En revanche, le projet de loi omet de prévoir l'applicabilité à la consultation de la loi n° 77-808 du 19 juillet 1977 relative à la publication et à la diffusion de certains sondages d'opinion37(*) qui, rappelons-le, prévoit notamment les conditions de publication et de diffusion des sondages électoraux, ainsi que l'interdiction de la publication de sondages au cours de la semaine précédant le scrutin.

Votre commission estime opportun de préciser que la loi du 19 juillet 1977 relative aux sondages sera applicable à la consultation des électeurs de Mayotte organisée par le présent projet de loi et vous soumet donc un amendement en ce sens.

Elle vous propose d'adopter l'article 7 sous réserve de cet amendement.

Article 8
Contentieux du résultat de la consultation

Cet article confie au Conseil d'Etat la compétence pour connaître du contentieux relatif au résultat de la consultation de la population mahoraise qui sera proclamé par la commission de contrôle en application du 4° de l'article 6.

Le droit de recours contre ce résultat sera ouvert à tout électeur admis à participer au scrutin, ainsi qu'au représentant du Gouvernement, ainsi qu'il est traditionnel en matière référendaire.

Le délai pour former un recours est fixé à dix jours après la proclamation des résultats par la commission de contrôle.

Ces dispositions s'inspirent de celles qui avaient été prévues pour la consultation de la population calédonienne sur l'accord de Nouméa, dont le contentieux avait également été attribué au Conseil d'Etat38(*).

Votre commission vous propose d'adopter l'article 8 sans modification.

Article 9
Financement de la consultation

Cet article pose le principe du financement des dépenses de la consultation par le budget de l'Etat.

Seront ainsi prises en charge par l'Etat les dépenses liées à l'organisation de la consultation (frais de fonctionnement de la commission de contrôle, frais d'impression des bulletins de vote et documents adressés aux électeurs, frais de la campagne officielle radiotélévisée...).

L'imputation de ces dépenses au budget de l'Etat avait de même été prévue lors des consultations précédentes de la population de Mayotte ainsi que lors de la consultation de la population de Nouvelle-Calédonie sur l'accord de Nouméa.

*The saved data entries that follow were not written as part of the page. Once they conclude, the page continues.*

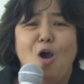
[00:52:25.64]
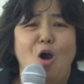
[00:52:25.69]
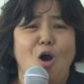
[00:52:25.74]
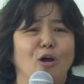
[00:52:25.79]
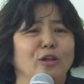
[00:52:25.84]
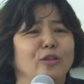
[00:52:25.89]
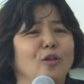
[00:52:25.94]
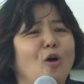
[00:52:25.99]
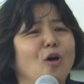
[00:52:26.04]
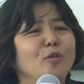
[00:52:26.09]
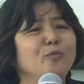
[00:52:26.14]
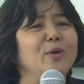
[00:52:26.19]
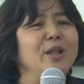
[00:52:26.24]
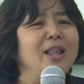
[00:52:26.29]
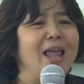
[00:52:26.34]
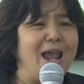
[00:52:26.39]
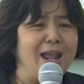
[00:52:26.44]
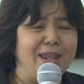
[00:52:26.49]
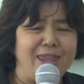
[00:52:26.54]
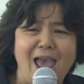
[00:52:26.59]
ออดอ้อนเว
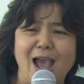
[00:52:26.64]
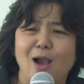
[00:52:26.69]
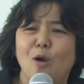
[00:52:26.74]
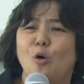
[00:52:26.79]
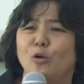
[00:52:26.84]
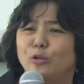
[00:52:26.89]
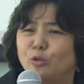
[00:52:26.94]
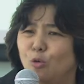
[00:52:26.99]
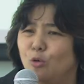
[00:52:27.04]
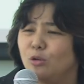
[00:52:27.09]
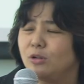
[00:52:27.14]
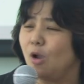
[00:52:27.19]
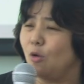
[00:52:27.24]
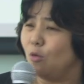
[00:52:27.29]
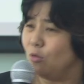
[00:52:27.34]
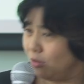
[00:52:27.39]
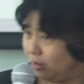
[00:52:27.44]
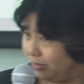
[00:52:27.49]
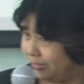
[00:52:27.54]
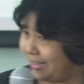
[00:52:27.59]
ลาอยากขอโทษเขา
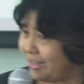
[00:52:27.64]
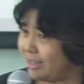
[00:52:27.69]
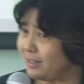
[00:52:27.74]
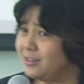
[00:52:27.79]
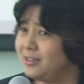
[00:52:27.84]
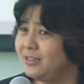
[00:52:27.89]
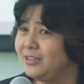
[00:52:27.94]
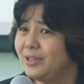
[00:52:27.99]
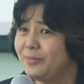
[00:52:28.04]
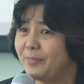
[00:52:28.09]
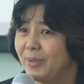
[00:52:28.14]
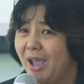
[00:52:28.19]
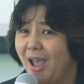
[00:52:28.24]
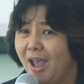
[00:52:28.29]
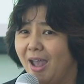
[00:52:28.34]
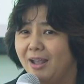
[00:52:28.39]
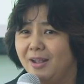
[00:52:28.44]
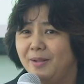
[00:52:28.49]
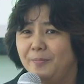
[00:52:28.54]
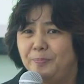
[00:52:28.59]
ก็เสียงหนึ่งจริงไหม
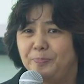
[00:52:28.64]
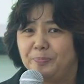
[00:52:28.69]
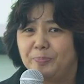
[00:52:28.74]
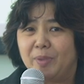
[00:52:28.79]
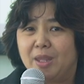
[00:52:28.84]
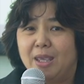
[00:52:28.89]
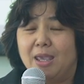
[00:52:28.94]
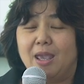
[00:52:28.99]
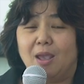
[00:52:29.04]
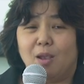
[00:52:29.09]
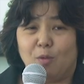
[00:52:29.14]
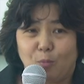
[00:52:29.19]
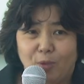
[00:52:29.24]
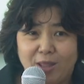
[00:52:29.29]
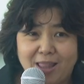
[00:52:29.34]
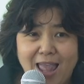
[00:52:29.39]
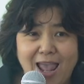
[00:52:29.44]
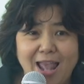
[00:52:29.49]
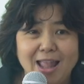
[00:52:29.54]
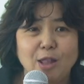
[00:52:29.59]
คะเว
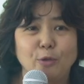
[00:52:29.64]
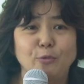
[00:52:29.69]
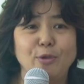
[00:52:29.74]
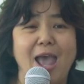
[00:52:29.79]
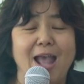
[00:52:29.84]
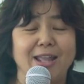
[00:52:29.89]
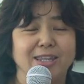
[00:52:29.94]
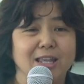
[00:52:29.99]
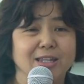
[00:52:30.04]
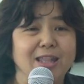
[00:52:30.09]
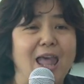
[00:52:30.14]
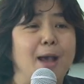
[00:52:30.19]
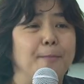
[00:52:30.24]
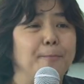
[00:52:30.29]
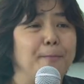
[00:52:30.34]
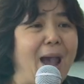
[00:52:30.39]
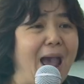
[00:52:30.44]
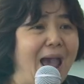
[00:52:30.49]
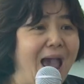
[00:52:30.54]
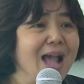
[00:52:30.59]
ลาเราอยากจะ
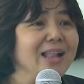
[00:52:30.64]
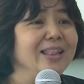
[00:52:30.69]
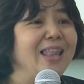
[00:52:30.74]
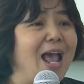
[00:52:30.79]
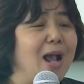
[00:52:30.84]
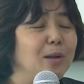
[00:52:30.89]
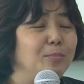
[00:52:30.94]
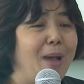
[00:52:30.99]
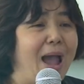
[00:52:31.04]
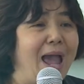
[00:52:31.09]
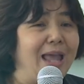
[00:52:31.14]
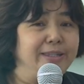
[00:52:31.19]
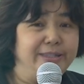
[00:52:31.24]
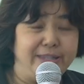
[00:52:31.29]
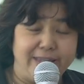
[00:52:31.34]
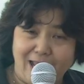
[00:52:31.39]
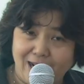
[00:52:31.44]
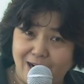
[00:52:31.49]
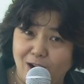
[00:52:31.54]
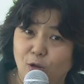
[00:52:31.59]
ทำภาคนางมาร
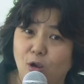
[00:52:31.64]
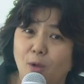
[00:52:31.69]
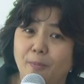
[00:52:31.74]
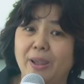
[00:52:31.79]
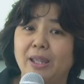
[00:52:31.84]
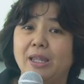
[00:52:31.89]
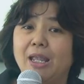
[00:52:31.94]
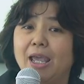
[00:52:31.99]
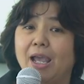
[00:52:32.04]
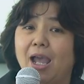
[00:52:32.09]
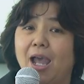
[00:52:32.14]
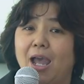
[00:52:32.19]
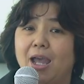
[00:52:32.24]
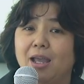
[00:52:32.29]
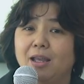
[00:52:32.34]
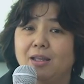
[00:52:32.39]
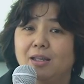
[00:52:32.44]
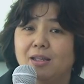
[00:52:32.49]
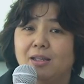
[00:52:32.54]
เสียงเราก็เป็นไงคะ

Votre commission vous propose d'adopter cet article sans modification.

Article 10
Décret d'application

Cet article a pour objet de renvoyer à un décret en Conseil d'Etat la fixation des modalités d'application de la présente loi.

Votre commission vous propose d'adopter l'article 10 sans modification.

*

* *

Au bénéfice de l'ensemble de ces observations et sous réserve des amendements qu'elle vous soumet, votre commission vous propose d'adopter le présent projet de loi.